**Work to complete:** If an entry holds a picture, skip the picture but copy everything else exactly.
════════
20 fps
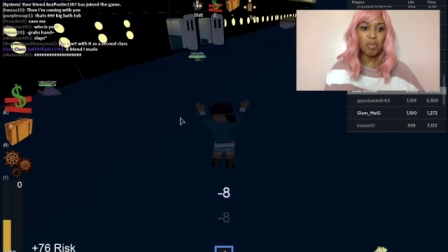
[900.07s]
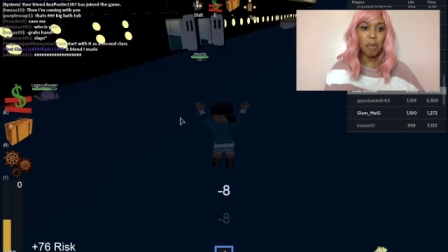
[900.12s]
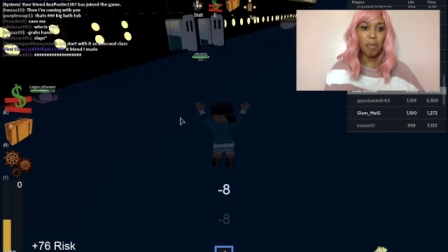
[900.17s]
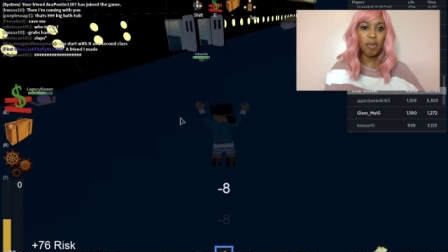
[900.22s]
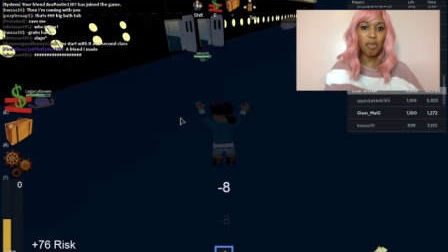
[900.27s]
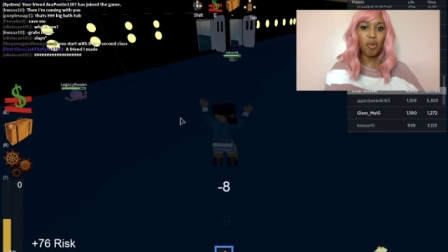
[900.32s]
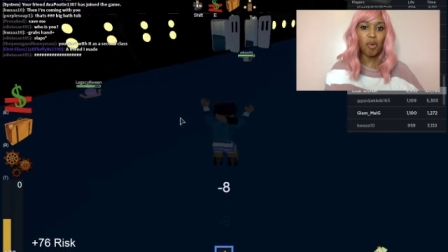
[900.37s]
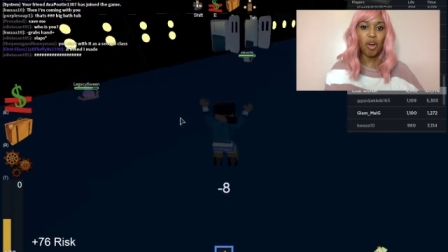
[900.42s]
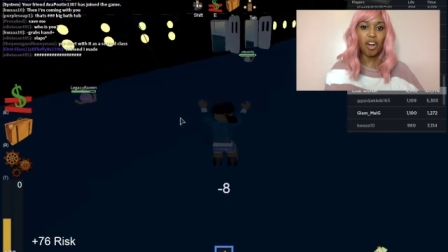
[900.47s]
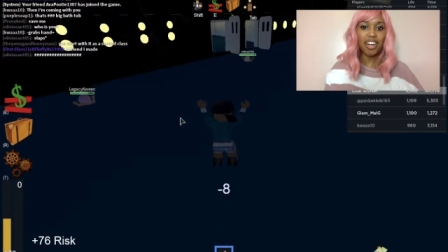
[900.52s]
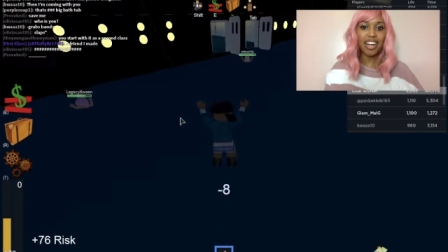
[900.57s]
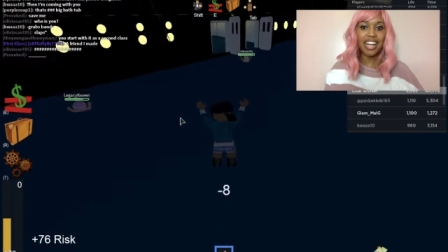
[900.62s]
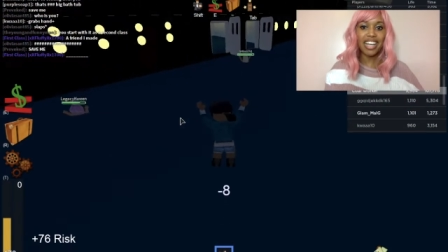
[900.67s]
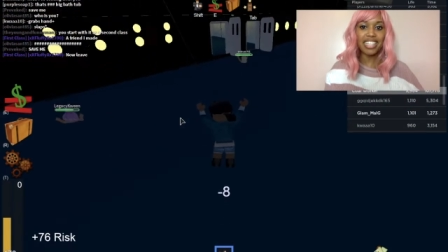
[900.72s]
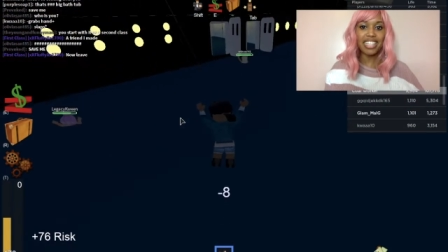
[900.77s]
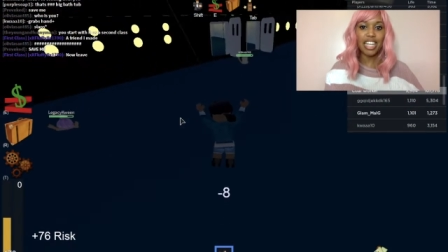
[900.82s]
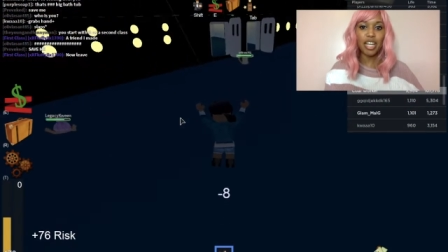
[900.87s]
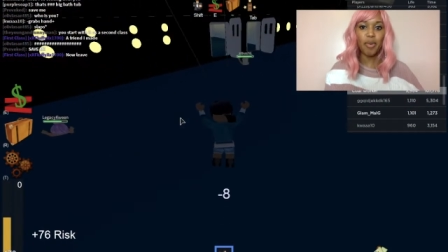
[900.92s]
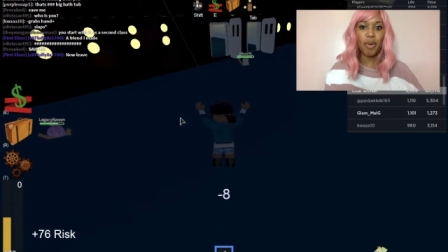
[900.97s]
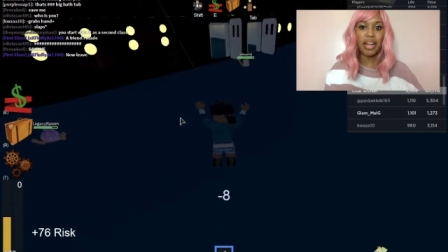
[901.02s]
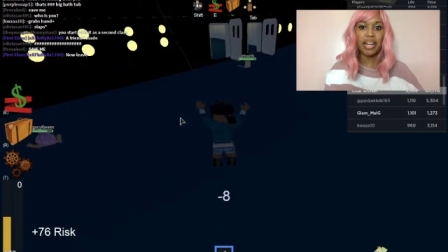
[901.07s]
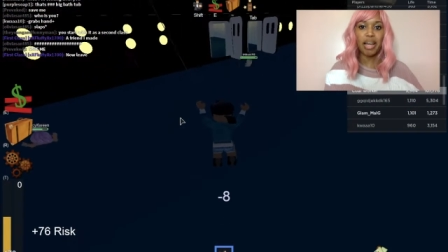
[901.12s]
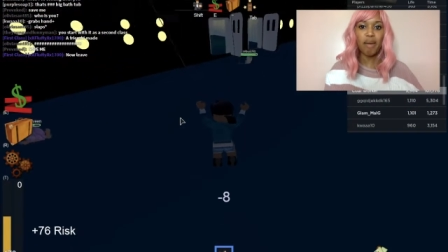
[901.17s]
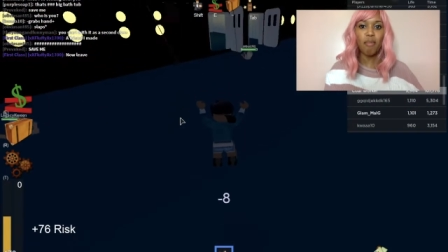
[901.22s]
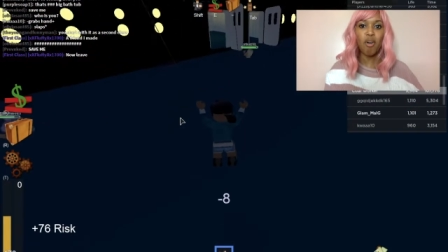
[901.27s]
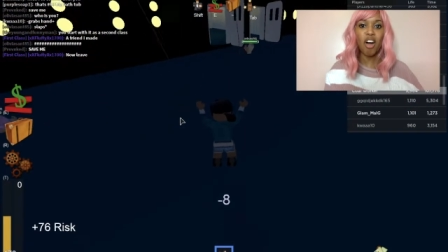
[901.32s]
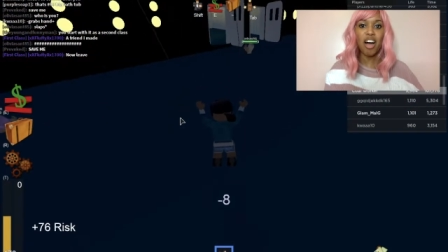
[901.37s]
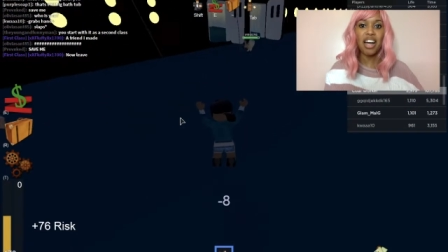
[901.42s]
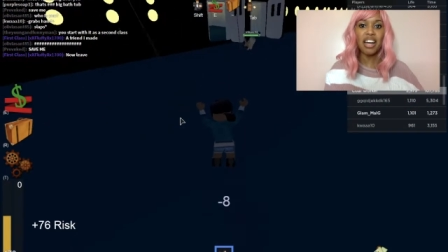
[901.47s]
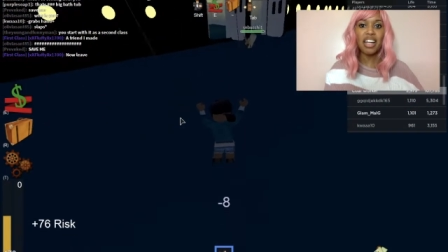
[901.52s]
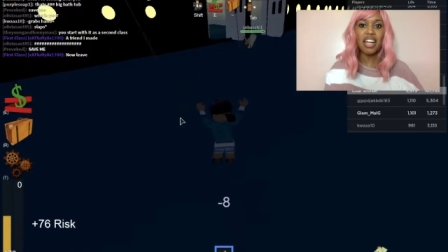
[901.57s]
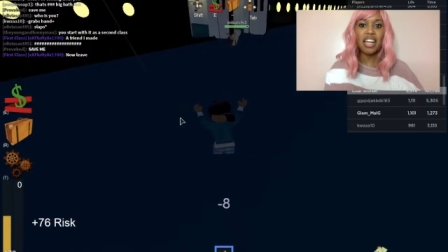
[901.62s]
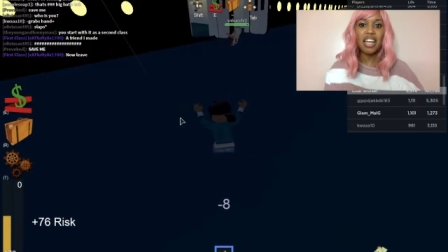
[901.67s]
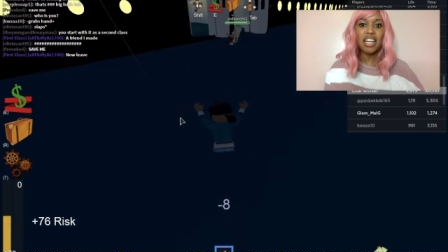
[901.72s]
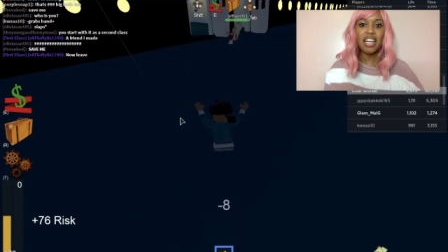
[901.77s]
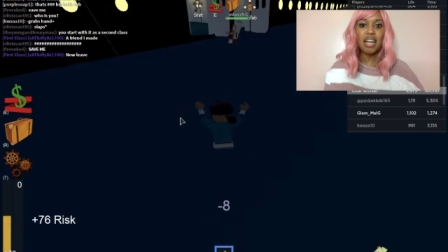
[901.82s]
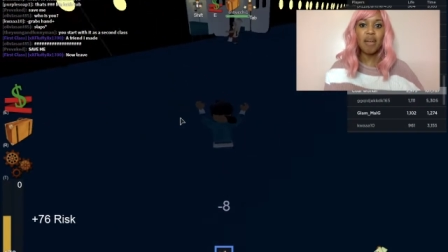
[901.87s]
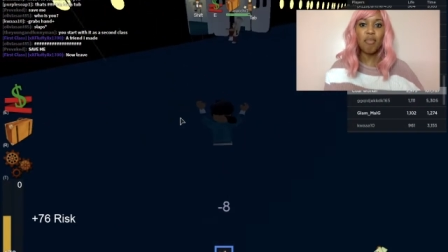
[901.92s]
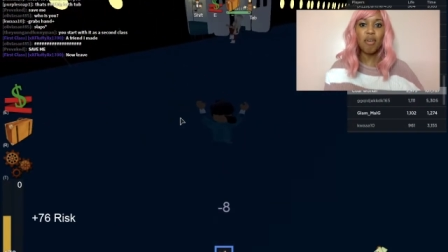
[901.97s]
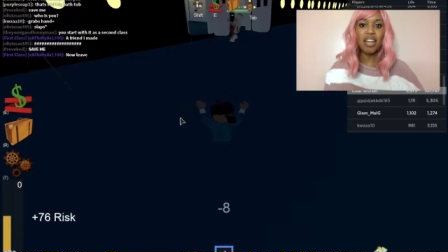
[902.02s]
people in the water, Legacy Queen. Come on.
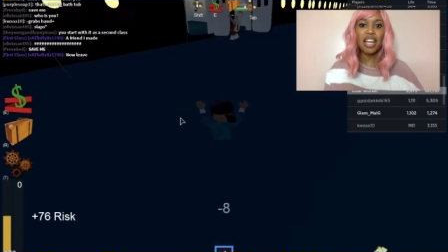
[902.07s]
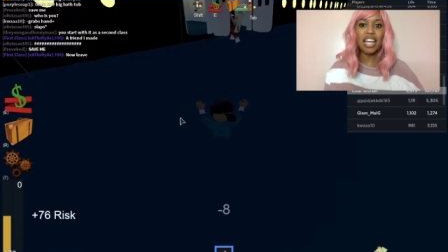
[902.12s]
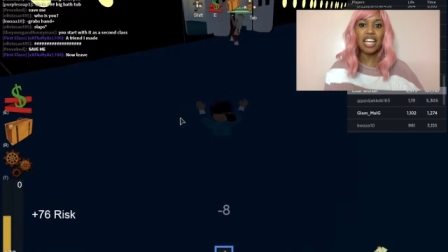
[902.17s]
Come on,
════════
**Written response:**
20 fps
[900.07s]
[900.12s]
[900.17s]
[900.22s]
[900.27s]
[900.32s]
[900.37s]
[900.42s]
[900.47s]
[900.52s]
[900.57s]
[900.62s]
[900.67s]
[900.72s]
[900.77s]
[900.82s]
[900.87s]
[900.92s]
[900.97s]
[901.02s]
[901.07s]
[901.12s]
[901.17s]
[901.22s]
[901.27s]
[901.32s]
[901.37s]
[901.42s]
[901.47s]
[901.52s]
[901.57s]
[901.62s]
[901.67s]
[901.72s]
[901.77s]
[901.82s]
[901.87s]
[901.92s]
[901.97s]
[902.02s]
people in the water, Legacy Queen. Come on.
[902.07s]
[902.12s]
[902.17s]
Come on,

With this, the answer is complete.